**Records contained in a dataset**
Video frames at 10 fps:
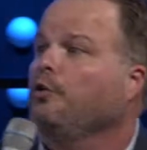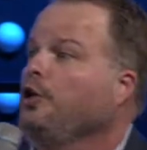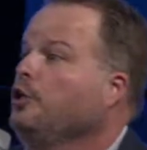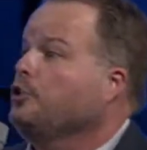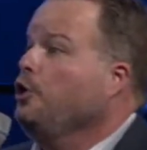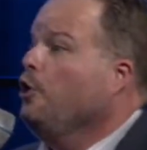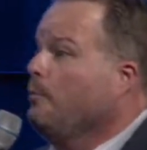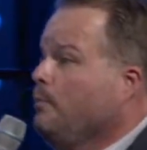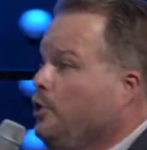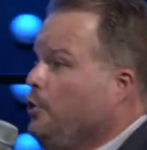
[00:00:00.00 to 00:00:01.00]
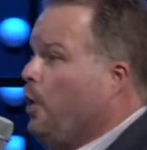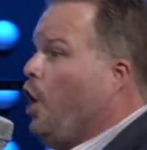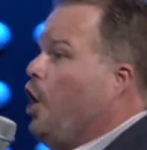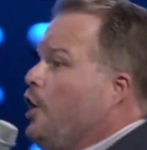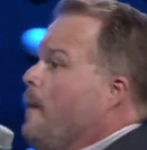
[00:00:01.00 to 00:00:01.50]
you're, you're, you're, you
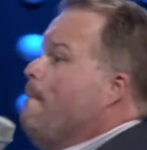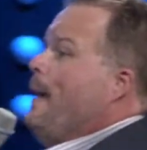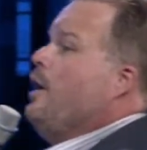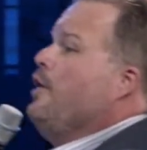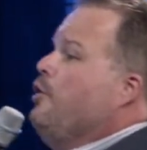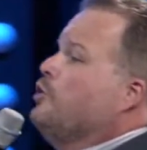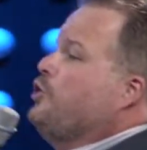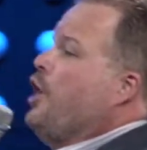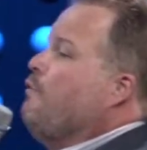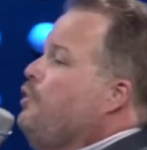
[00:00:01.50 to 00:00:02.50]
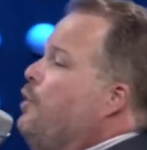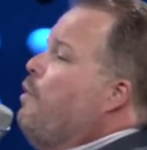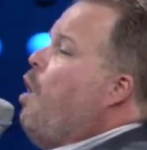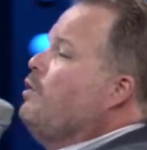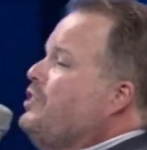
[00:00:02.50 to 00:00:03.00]
are comparing yourself to the
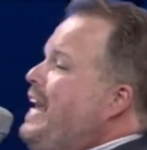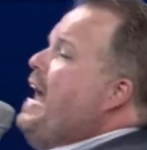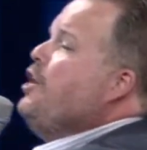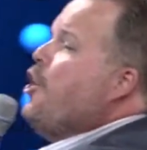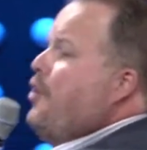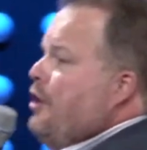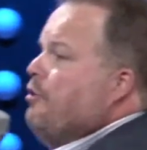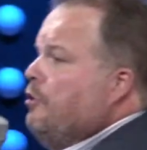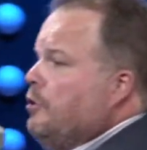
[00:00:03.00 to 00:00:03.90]
wrong standard.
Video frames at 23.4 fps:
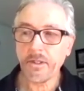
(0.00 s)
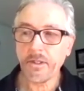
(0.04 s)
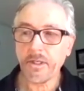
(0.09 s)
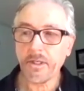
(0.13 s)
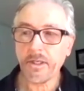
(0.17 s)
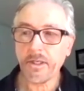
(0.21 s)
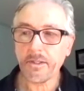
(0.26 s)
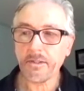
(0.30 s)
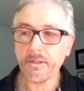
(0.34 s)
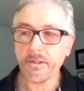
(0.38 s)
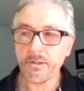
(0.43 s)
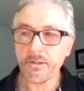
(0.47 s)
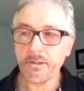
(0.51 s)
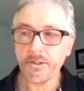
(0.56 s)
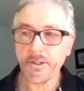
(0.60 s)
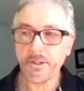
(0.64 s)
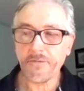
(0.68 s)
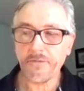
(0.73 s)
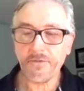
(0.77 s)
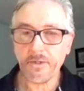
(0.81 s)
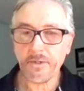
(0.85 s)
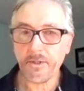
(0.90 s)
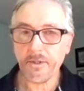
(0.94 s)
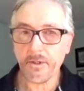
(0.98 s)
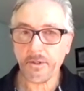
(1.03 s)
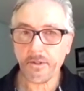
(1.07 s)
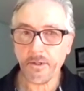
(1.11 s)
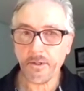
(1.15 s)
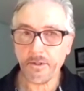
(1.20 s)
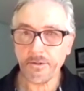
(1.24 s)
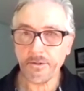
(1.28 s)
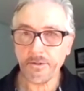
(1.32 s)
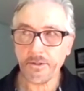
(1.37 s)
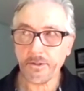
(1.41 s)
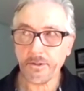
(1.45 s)
and the shift in our
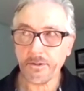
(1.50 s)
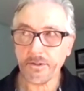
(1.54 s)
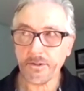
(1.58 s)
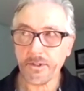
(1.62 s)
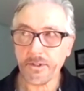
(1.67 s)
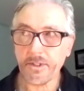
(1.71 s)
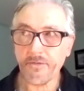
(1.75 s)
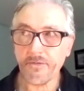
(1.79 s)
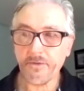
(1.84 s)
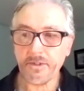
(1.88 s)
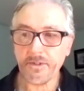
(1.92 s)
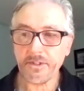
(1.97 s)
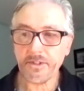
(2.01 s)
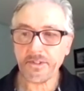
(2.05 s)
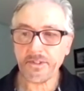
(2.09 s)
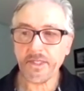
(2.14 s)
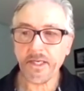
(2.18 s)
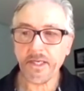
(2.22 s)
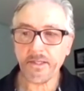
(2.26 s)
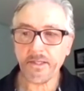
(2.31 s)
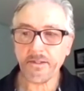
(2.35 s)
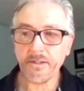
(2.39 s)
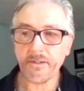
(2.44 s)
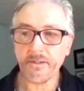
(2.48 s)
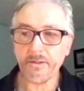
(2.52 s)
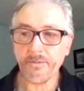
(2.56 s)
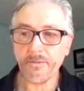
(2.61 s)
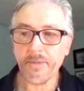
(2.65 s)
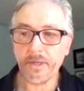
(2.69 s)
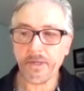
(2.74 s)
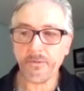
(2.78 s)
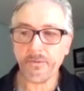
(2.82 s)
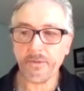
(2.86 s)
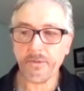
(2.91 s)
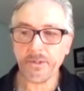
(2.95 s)
culture, is a different standard
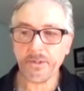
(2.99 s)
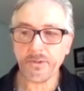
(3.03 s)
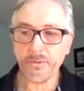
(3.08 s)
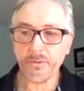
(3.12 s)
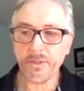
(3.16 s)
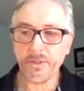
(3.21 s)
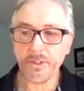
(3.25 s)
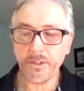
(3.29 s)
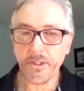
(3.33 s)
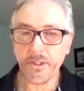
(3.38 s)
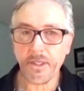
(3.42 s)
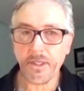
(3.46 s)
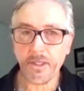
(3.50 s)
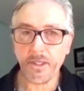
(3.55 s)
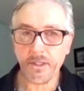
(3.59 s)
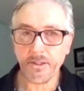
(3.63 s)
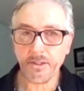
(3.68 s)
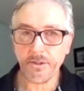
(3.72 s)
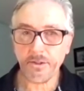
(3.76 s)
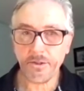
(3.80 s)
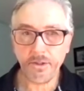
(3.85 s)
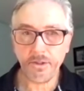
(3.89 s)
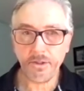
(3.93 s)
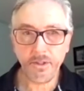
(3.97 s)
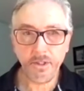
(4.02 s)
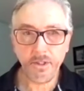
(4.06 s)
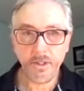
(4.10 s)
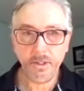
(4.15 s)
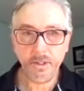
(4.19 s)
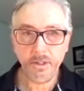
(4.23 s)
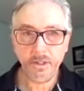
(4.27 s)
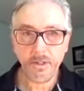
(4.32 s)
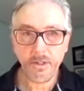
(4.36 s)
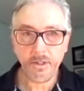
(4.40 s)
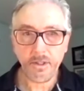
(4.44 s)
by which we judge,
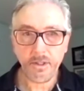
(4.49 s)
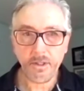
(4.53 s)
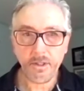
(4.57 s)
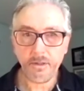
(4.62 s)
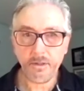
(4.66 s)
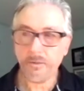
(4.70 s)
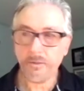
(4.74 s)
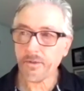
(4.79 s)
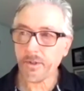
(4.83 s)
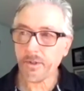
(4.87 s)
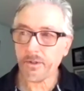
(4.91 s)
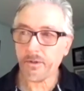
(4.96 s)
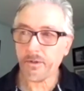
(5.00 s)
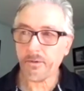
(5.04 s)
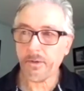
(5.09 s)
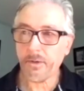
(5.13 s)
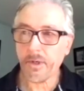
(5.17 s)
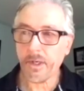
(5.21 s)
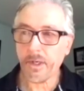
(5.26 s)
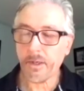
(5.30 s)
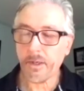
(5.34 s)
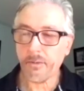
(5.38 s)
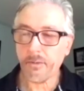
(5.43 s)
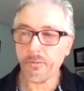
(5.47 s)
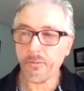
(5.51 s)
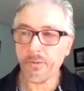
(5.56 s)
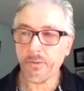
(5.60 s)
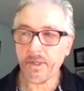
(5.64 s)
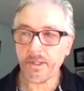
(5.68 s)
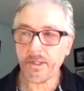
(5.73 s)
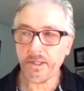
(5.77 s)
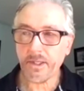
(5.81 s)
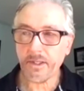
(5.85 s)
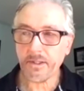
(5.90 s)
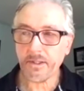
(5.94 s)
what
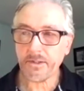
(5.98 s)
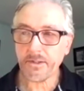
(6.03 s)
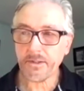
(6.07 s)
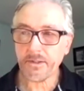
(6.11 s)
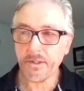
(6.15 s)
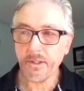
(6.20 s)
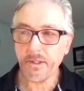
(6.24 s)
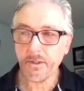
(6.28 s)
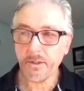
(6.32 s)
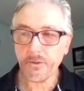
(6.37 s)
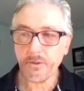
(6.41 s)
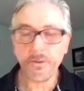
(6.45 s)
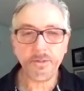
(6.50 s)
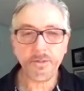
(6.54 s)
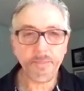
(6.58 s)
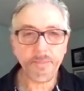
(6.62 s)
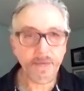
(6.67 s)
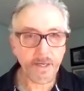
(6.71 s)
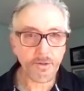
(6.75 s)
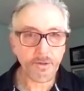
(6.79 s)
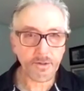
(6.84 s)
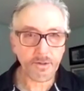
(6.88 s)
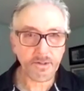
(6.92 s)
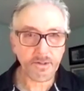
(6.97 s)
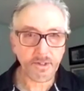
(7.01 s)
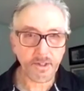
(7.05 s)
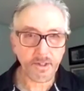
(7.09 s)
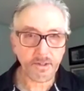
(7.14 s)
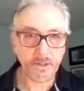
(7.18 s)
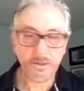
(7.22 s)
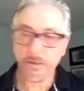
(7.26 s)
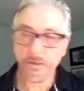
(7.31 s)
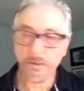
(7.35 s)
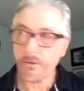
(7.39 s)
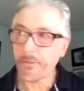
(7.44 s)
is good parenting.
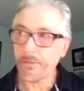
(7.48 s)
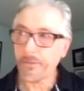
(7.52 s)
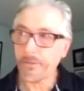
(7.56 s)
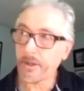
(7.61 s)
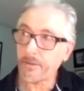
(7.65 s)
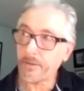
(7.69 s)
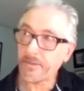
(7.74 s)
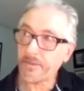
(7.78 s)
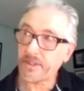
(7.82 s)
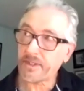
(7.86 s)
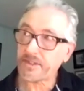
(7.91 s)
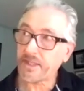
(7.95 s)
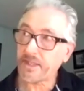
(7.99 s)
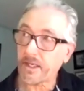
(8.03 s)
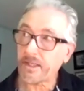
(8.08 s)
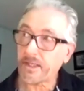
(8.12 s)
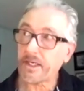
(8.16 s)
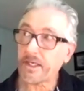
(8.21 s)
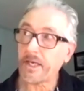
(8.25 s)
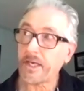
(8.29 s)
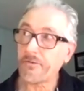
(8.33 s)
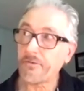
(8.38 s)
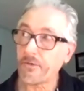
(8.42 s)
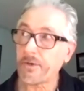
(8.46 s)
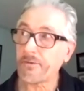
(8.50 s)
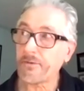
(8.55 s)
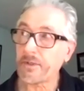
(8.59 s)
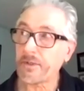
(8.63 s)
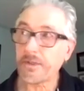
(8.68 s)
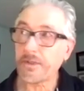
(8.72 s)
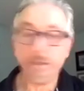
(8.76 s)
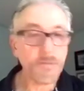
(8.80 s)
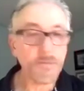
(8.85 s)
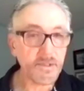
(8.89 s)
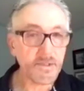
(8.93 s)
So a parent might say, I gave you
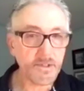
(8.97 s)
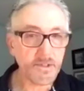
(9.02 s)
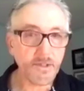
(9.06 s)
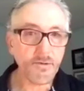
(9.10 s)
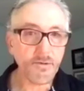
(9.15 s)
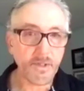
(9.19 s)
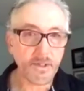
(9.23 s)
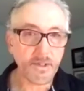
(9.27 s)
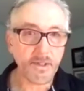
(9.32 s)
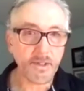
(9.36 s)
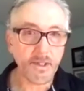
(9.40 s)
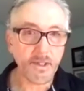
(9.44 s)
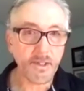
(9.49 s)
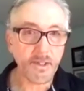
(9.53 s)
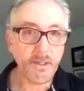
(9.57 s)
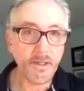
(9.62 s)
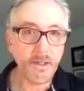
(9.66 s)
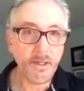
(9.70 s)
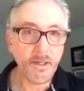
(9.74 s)
everything materially.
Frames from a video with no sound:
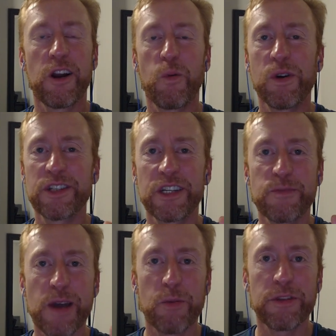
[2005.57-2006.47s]
Once it's
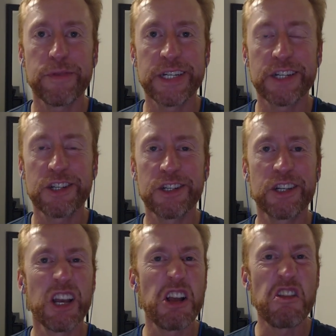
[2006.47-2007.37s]
met with the resistance,
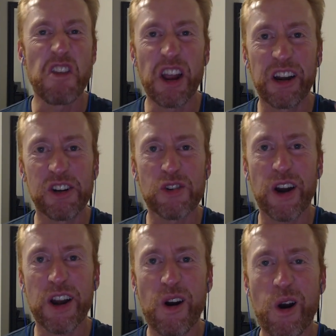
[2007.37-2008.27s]
they're going to
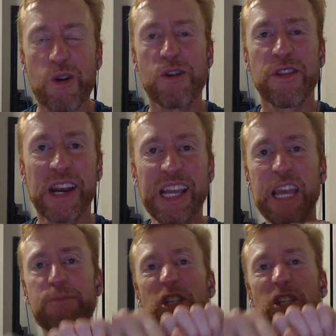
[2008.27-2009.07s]
try harder and it keeps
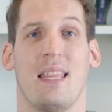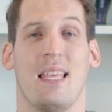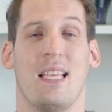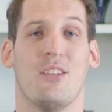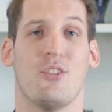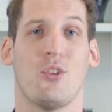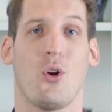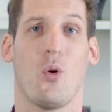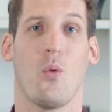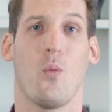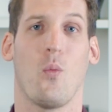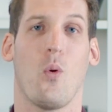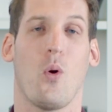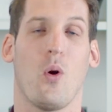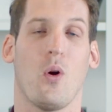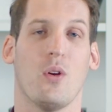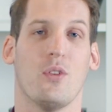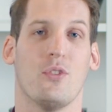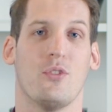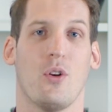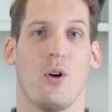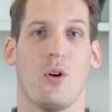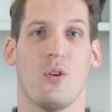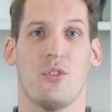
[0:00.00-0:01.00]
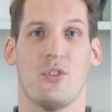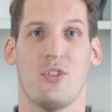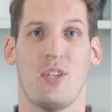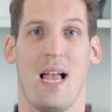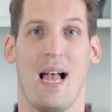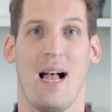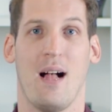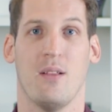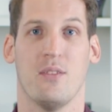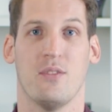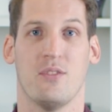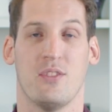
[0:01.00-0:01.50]
These are words or
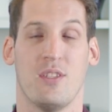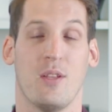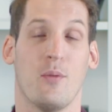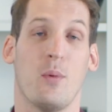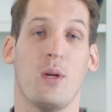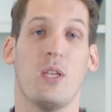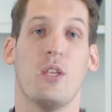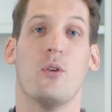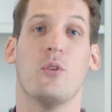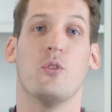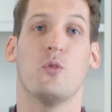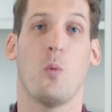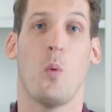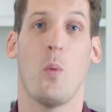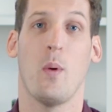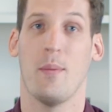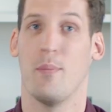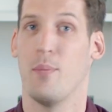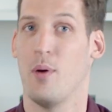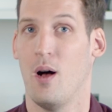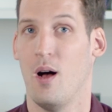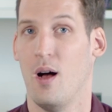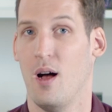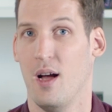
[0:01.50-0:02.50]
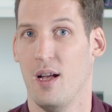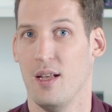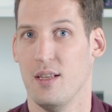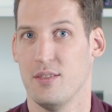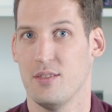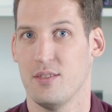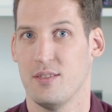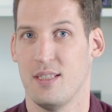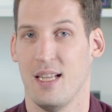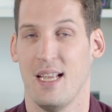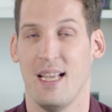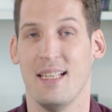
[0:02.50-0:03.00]
sounds that we use when we
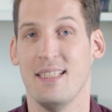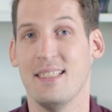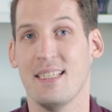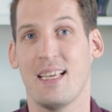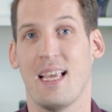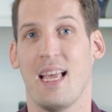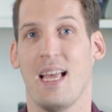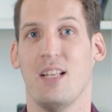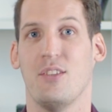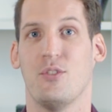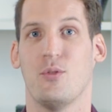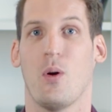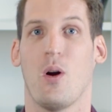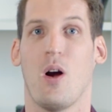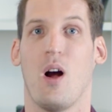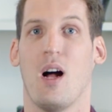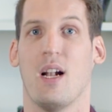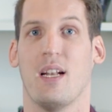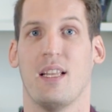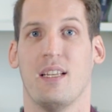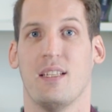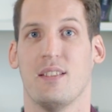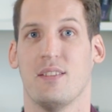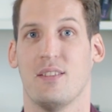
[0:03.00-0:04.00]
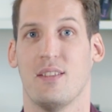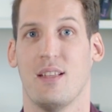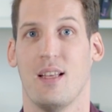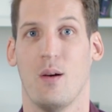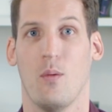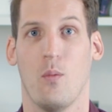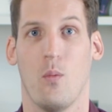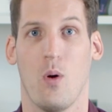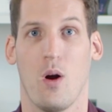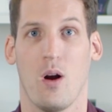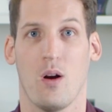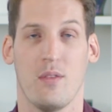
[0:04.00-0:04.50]
pause to indicate to our audience
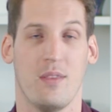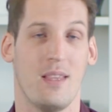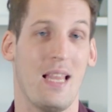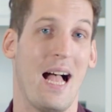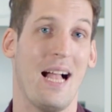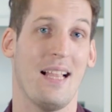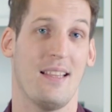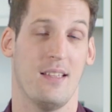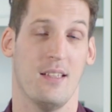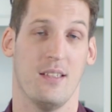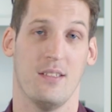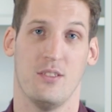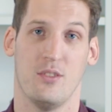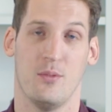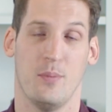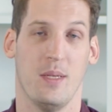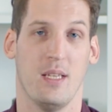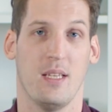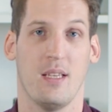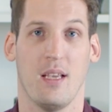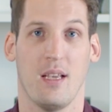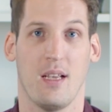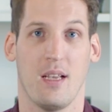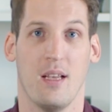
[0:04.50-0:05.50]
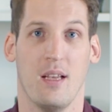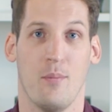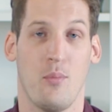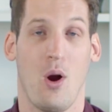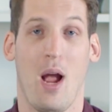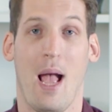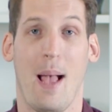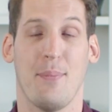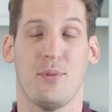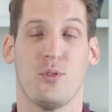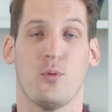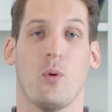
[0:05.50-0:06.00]
that we're not done speaking.
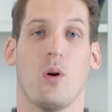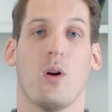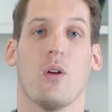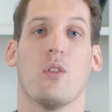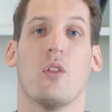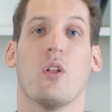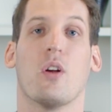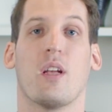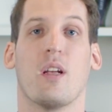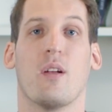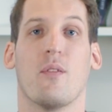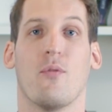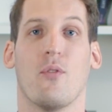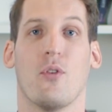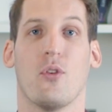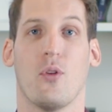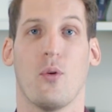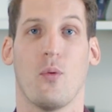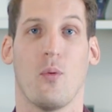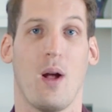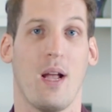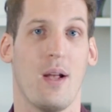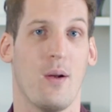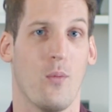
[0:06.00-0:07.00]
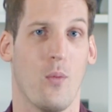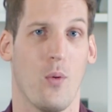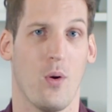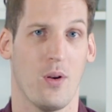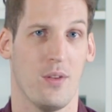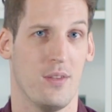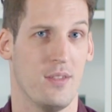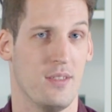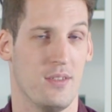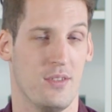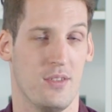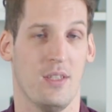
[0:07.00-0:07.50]
Perhaps we're looking for the right word to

**THE PROBLEM**
Output the whole of the data, unchanged; keep the pictures out.

**SOLUTION BELOW**
Video frames at 10 fps:
[00:00:00.00 to 00:00:01.00]
[00:00:01.00 to 00:00:01.50]
you're, you're, you're, you
[00:00:01.50 to 00:00:02.50]
[00:00:02.50 to 00:00:03.00]
are comparing yourself to the
[00:00:03.00 to 00:00:03.90]
wrong standard.
Video frames at 23.4 fps:
(0.00 s)
(0.04 s)
(0.09 s)
(0.13 s)
(0.17 s)
(0.21 s)
(0.26 s)
(0.30 s)
(0.34 s)
(0.38 s)
(0.43 s)
(0.47 s)
(0.51 s)
(0.56 s)
(0.60 s)
(0.64 s)
(0.68 s)
(0.73 s)
(0.77 s)
(0.81 s)
(0.85 s)
(0.90 s)
(0.94 s)
(0.98 s)
(1.03 s)
(1.07 s)
(1.11 s)
(1.15 s)
(1.20 s)
(1.24 s)
(1.28 s)
(1.32 s)
(1.37 s)
(1.41 s)
(1.45 s)
and the shift in our
(1.50 s)
(1.54 s)
(1.58 s)
(1.62 s)
(1.67 s)
(1.71 s)
(1.75 s)
(1.79 s)
(1.84 s)
(1.88 s)
(1.92 s)
(1.97 s)
(2.01 s)
(2.05 s)
(2.09 s)
(2.14 s)
(2.18 s)
(2.22 s)
(2.26 s)
(2.31 s)
(2.35 s)
(2.39 s)
(2.44 s)
(2.48 s)
(2.52 s)
(2.56 s)
(2.61 s)
(2.65 s)
(2.69 s)
(2.74 s)
(2.78 s)
(2.82 s)
(2.86 s)
(2.91 s)
(2.95 s)
culture, is a different standard
(2.99 s)
(3.03 s)
(3.08 s)
(3.12 s)
(3.16 s)
(3.21 s)
(3.25 s)
(3.29 s)
(3.33 s)
(3.38 s)
(3.42 s)
(3.46 s)
(3.50 s)
(3.55 s)
(3.59 s)
(3.63 s)
(3.68 s)
(3.72 s)
(3.76 s)
(3.80 s)
(3.85 s)
(3.89 s)
(3.93 s)
(3.97 s)
(4.02 s)
(4.06 s)
(4.10 s)
(4.15 s)
(4.19 s)
(4.23 s)
(4.27 s)
(4.32 s)
(4.36 s)
(4.40 s)
(4.44 s)
by which we judge,
(4.49 s)
(4.53 s)
(4.57 s)
(4.62 s)
(4.66 s)
(4.70 s)
(4.74 s)
(4.79 s)
(4.83 s)
(4.87 s)
(4.91 s)
(4.96 s)
(5.00 s)
(5.04 s)
(5.09 s)
(5.13 s)
(5.17 s)
(5.21 s)
(5.26 s)
(5.30 s)
(5.34 s)
(5.38 s)
(5.43 s)
(5.47 s)
(5.51 s)
(5.56 s)
(5.60 s)
(5.64 s)
(5.68 s)
(5.73 s)
(5.77 s)
(5.81 s)
(5.85 s)
(5.90 s)
(5.94 s)
what
(5.98 s)
(6.03 s)
(6.07 s)
(6.11 s)
(6.15 s)
(6.20 s)
(6.24 s)
(6.28 s)
(6.32 s)
(6.37 s)
(6.41 s)
(6.45 s)
(6.50 s)
(6.54 s)
(6.58 s)
(6.62 s)
(6.67 s)
(6.71 s)
(6.75 s)
(6.79 s)
(6.84 s)
(6.88 s)
(6.92 s)
(6.97 s)
(7.01 s)
(7.05 s)
(7.09 s)
(7.14 s)
(7.18 s)
(7.22 s)
(7.26 s)
(7.31 s)
(7.35 s)
(7.39 s)
(7.44 s)
is good parenting.
(7.48 s)
(7.52 s)
(7.56 s)
(7.61 s)
(7.65 s)
(7.69 s)
(7.74 s)
(7.78 s)
(7.82 s)
(7.86 s)
(7.91 s)
(7.95 s)
(7.99 s)
(8.03 s)
(8.08 s)
(8.12 s)
(8.16 s)
(8.21 s)
(8.25 s)
(8.29 s)
(8.33 s)
(8.38 s)
(8.42 s)
(8.46 s)
(8.50 s)
(8.55 s)
(8.59 s)
(8.63 s)
(8.68 s)
(8.72 s)
(8.76 s)
(8.80 s)
(8.85 s)
(8.89 s)
(8.93 s)
So a parent might say, I gave you
(8.97 s)
(9.02 s)
(9.06 s)
(9.10 s)
(9.15 s)
(9.19 s)
(9.23 s)
(9.27 s)
(9.32 s)
(9.36 s)
(9.40 s)
(9.44 s)
(9.49 s)
(9.53 s)
(9.57 s)
(9.62 s)
(9.66 s)
(9.70 s)
(9.74 s)
everything materially.
Frames from a video with no sound:
[2005.57-2006.47s]
Once it's
[2006.47-2007.37s]
met with the resistance,
[2007.37-2008.27s]
they're going to
[2008.27-2009.07s]
try harder and it keeps
[0:00.00-0:01.00]
[0:01.00-0:01.50]
These are words or
[0:01.50-0:02.50]
[0:02.50-0:03.00]
sounds that we use when we
[0:03.00-0:04.00]
[0:04.00-0:04.50]
pause to indicate to our audience
[0:04.50-0:05.50]
[0:05.50-0:06.00]
that we're not done speaking.
[0:06.00-0:07.00]
[0:07.00-0:07.50]
Perhaps we're looking for the right word to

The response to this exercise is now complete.